Designing and Evaluating School-Linked Care


A three-year demonstration project in Cincinnati used a quasi-experimental design to test different levels of school-linked health care: 1) continuing part-time school nurse services (control), 2) enhanced model with the addition of a full-time data clerk, computerized method of tracking activities, and a referral system for external services, and  3) comprehensive model with half-time nurse practitioner employed by the health department added to the enhanced model schools.  The collaborative project partners included the public school system (42,000 students) from which six elementary (grades K to 8) schools participated, the local health department which historically provided school nurse services, the children’s hospital which hired data clerks and conducted project evaluation, a university policy research center which administered surveys, and a local foundation which funded the project.

The project included a year for planning and baseline data collection followed by two years for implementation.  The planned outcomes and data sources were: health-related quality of life (PedsQL© questionnaire), school connectedness (ADD Health survey), school absences (school data), children’s hospital non-urgent emergency department visits, and completed referrals for vision, hearing, dental, behavioral or medical care (Welligent [version 3] referral module).

At project completion, the school and health department did not change their original service model; the health department did not want to compromise the school nurses’ role by adding a health clerk within their existing budget. One project school with “comprehensive” services partnered with a local health center to sustain services for families.

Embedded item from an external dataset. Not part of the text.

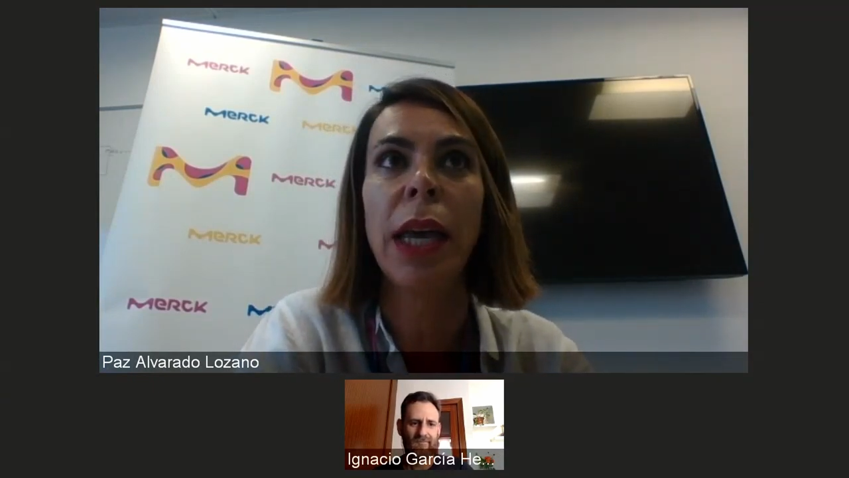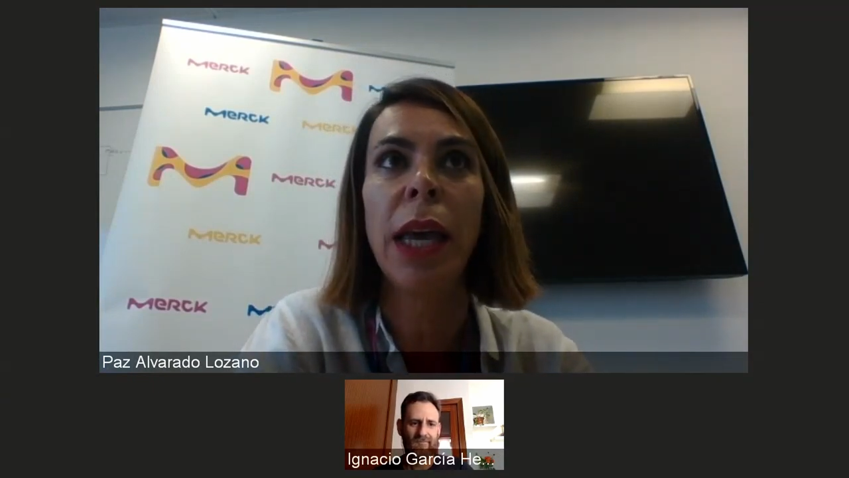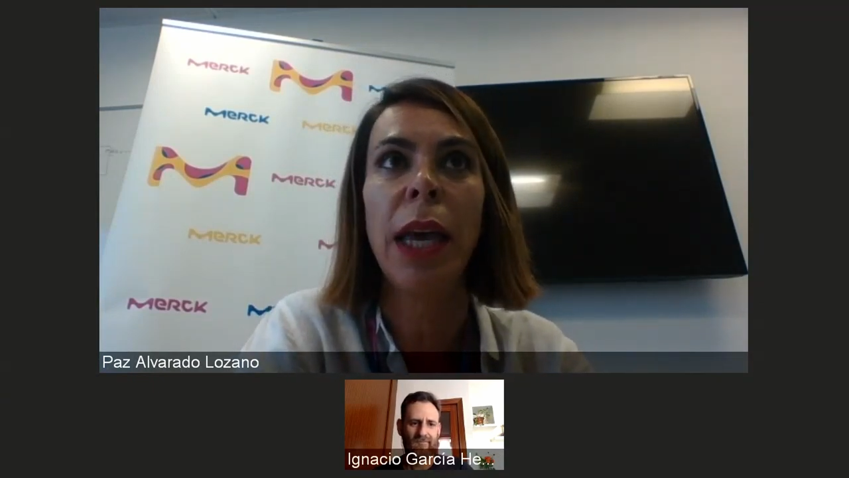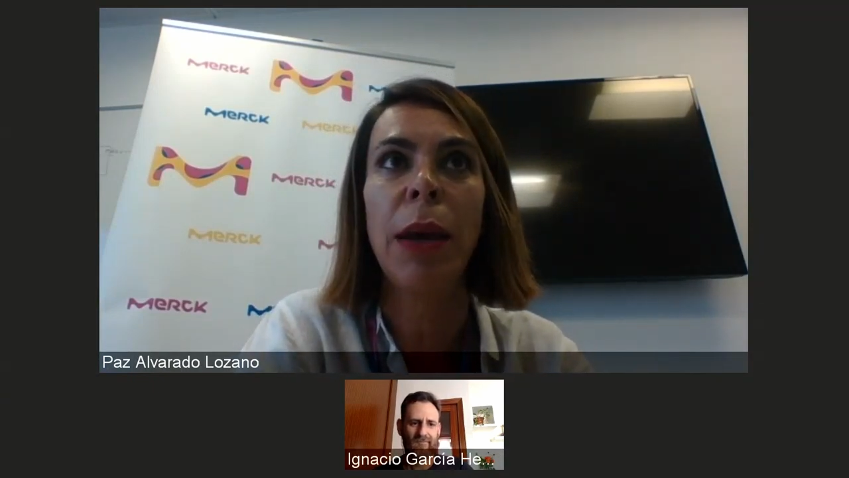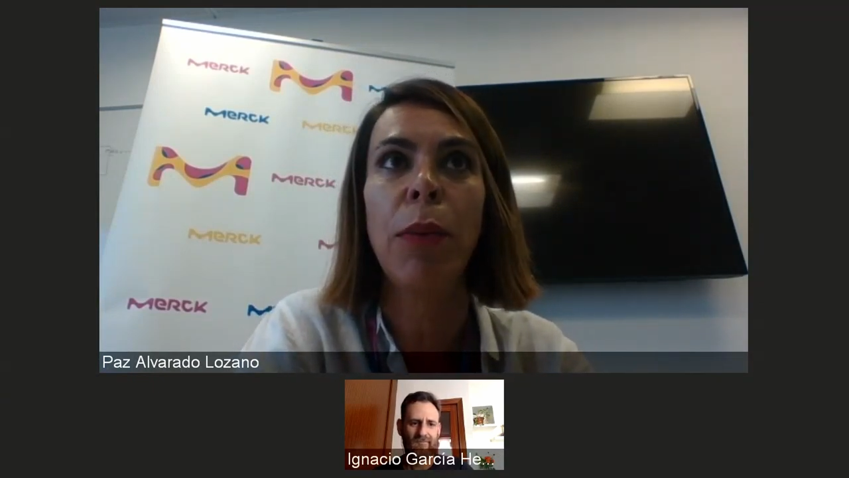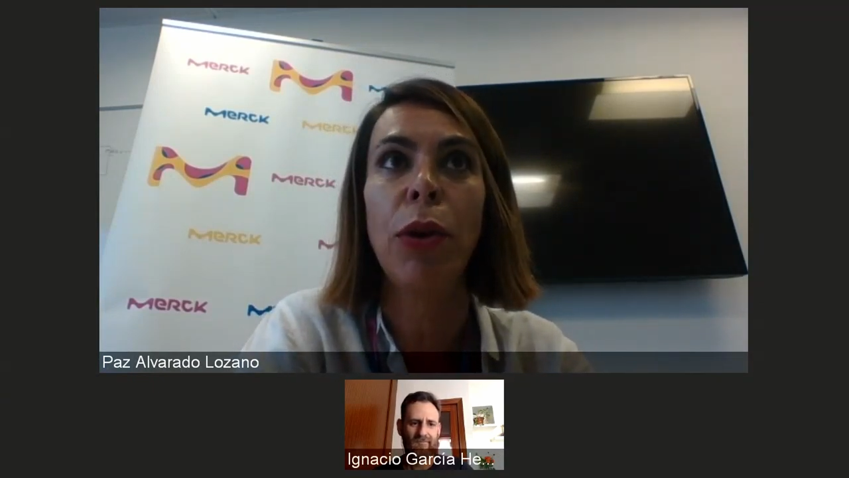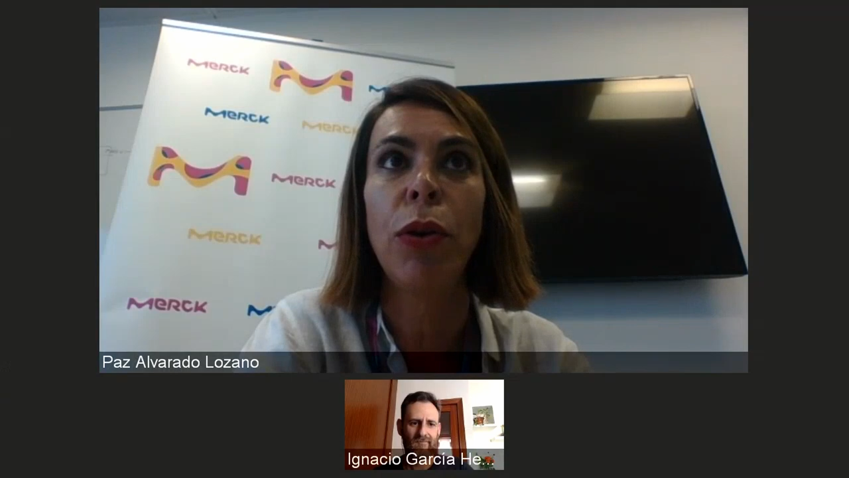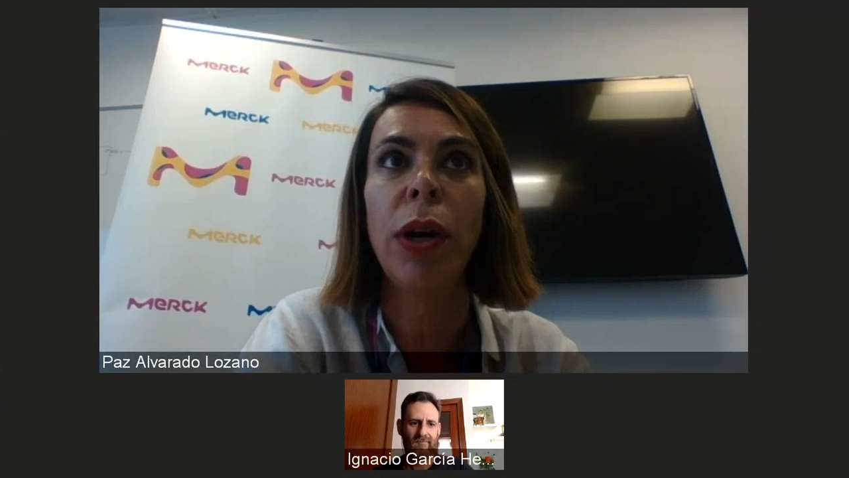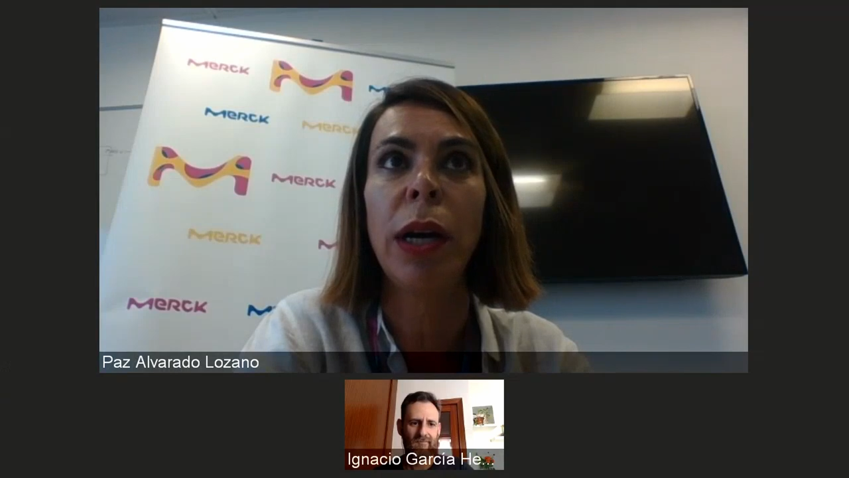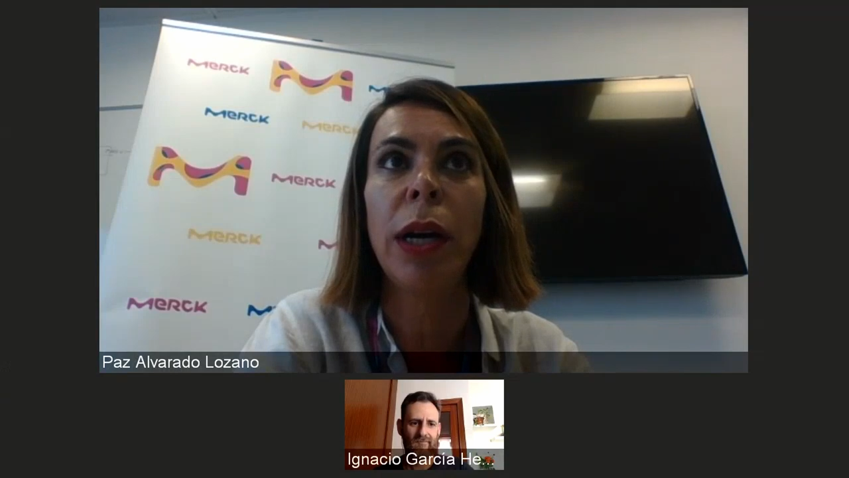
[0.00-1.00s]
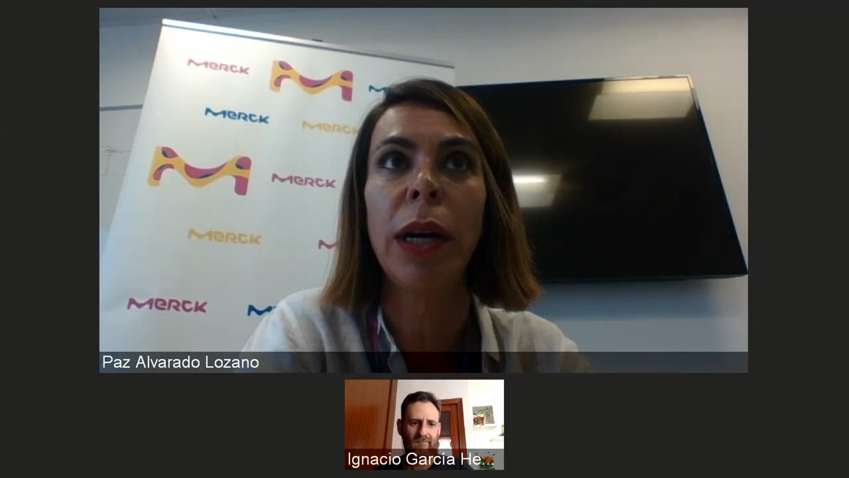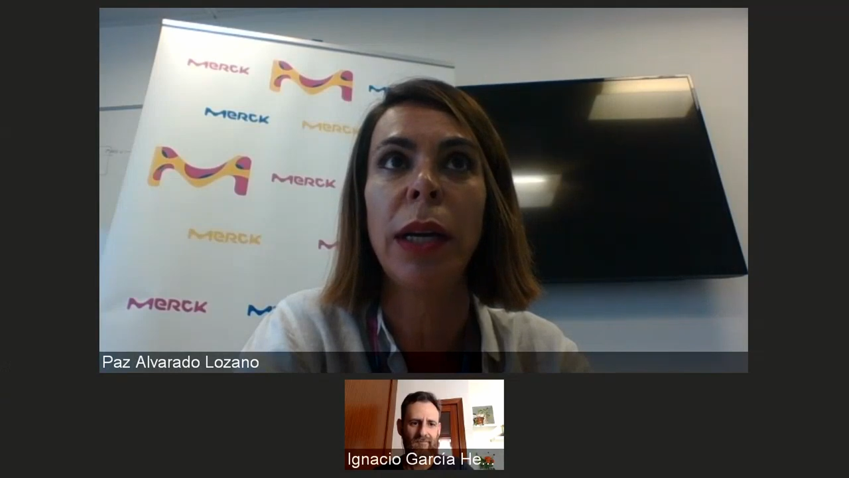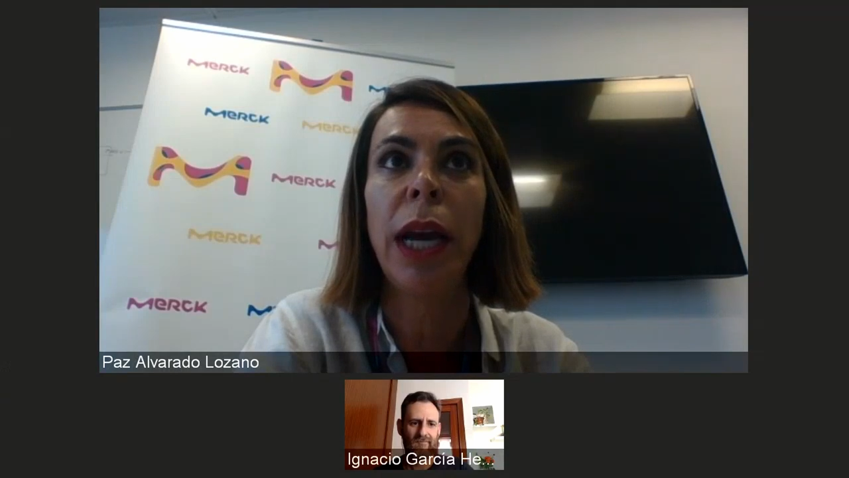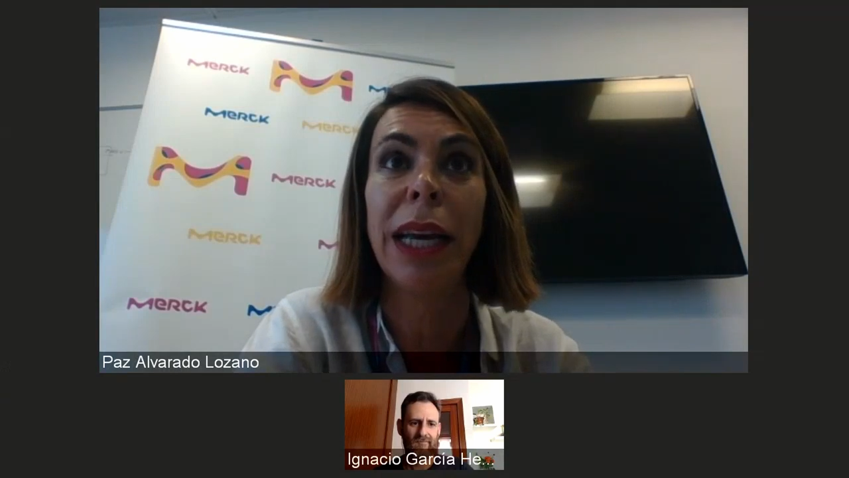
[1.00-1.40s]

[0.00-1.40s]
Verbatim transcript: que, bueno, a,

The authors summarized key issues and recommendations from “lessons learned.”  Most should be considered by other districts planning similar projects.

1) Involve staff at all levels, including information technology and staff nurses, in planning; reward nurses who participate and permit reassignment for those who are reluctant.
2) Focus the first few years on implementation and process evaluation; limit outcome evaluation to one or two measures, and control the amount and complexity of data needed; define data needs in writing.
3) All services staff (nurse practitioner, school nurse, clerks) should be employed by the same organization; define roles and reporting in writing; review objectives when there is turnover in leadership.
4) Provide a computer for each nurse and each health clerk so that they can enter data concurrently; this project recommended a district-wide system (due to high student mobility which was not considered in the planning phase).
5) Prioritize nurse practitioner time for direct primary care rather than health promotion, case management, and school committee activities.
6) Communicate liberally with frequent, concise documents to school personnel and regular letters to families.

(Rose BL, Manour M, Kohake K. J Sch Health. 2005;75(10):363-369)

Comment: This is a detailed review of major challenges in a partnership created to support health service delivery improvements – a “must read” for anyone developing similar collaborative projects.        --J.O.